### RECORD EXTRACTS

+===+

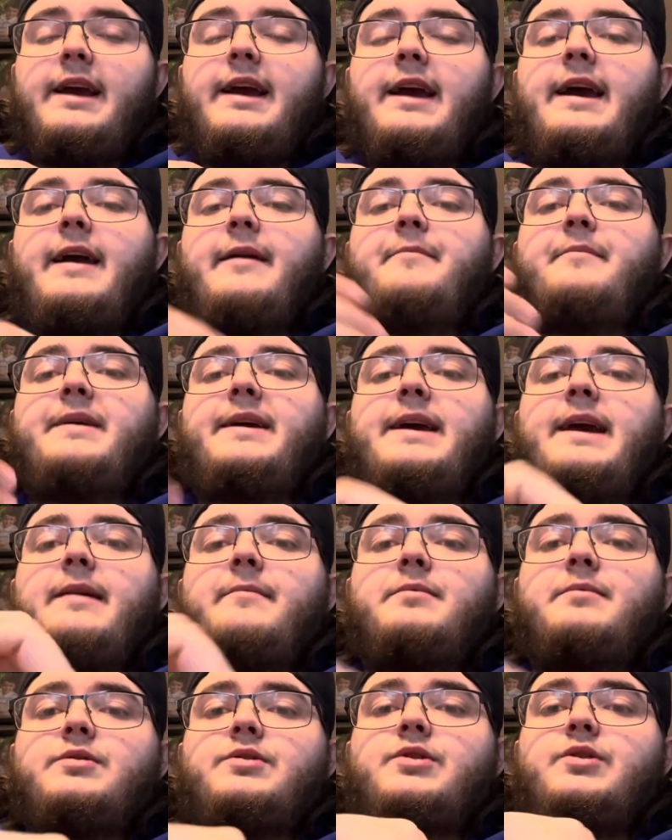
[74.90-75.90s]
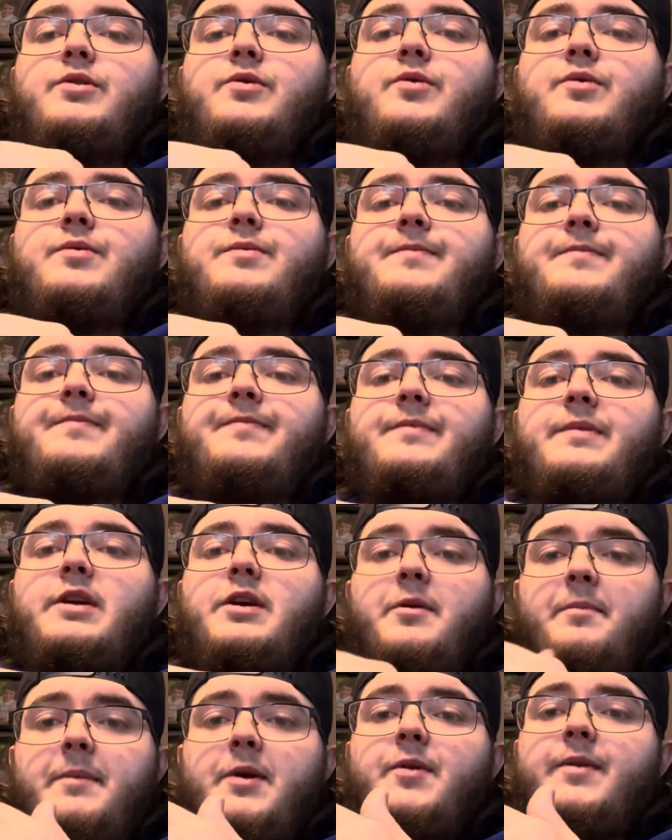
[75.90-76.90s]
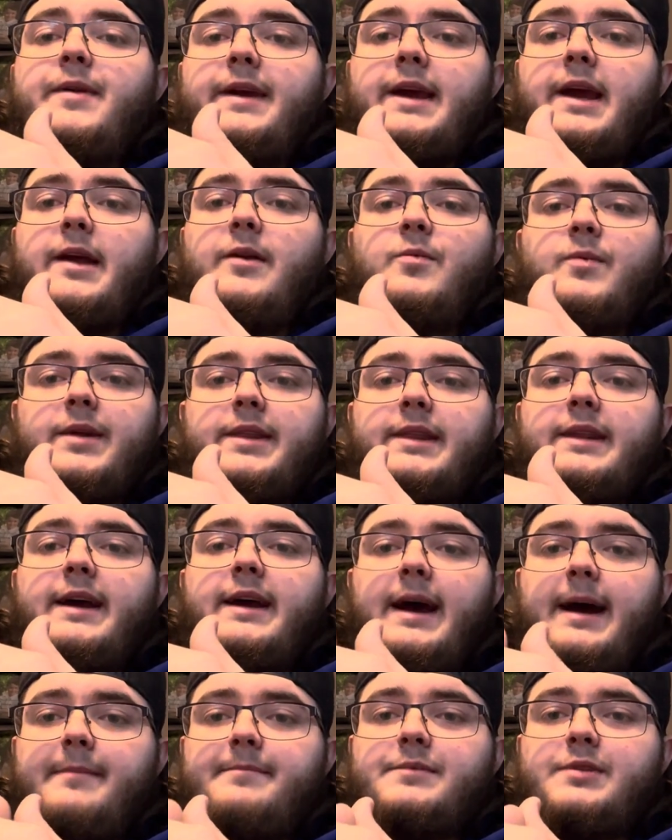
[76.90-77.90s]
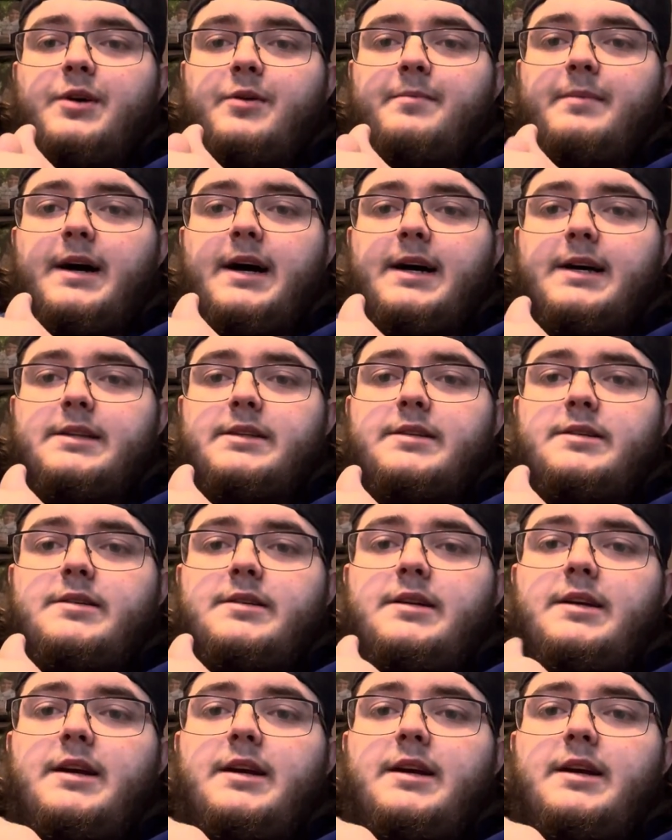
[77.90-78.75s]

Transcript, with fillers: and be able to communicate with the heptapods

+===+

### WHAT YOU SHOULD DO
Exact repetition of the material above is required, with the images removed.

### SOLUTION TO THE PROBLEM
[74.90-75.90s]
[75.90-76.90s]
[76.90-77.90s]
[77.90-78.75s]

Transcript, with fillers: and be able to communicate with the heptapods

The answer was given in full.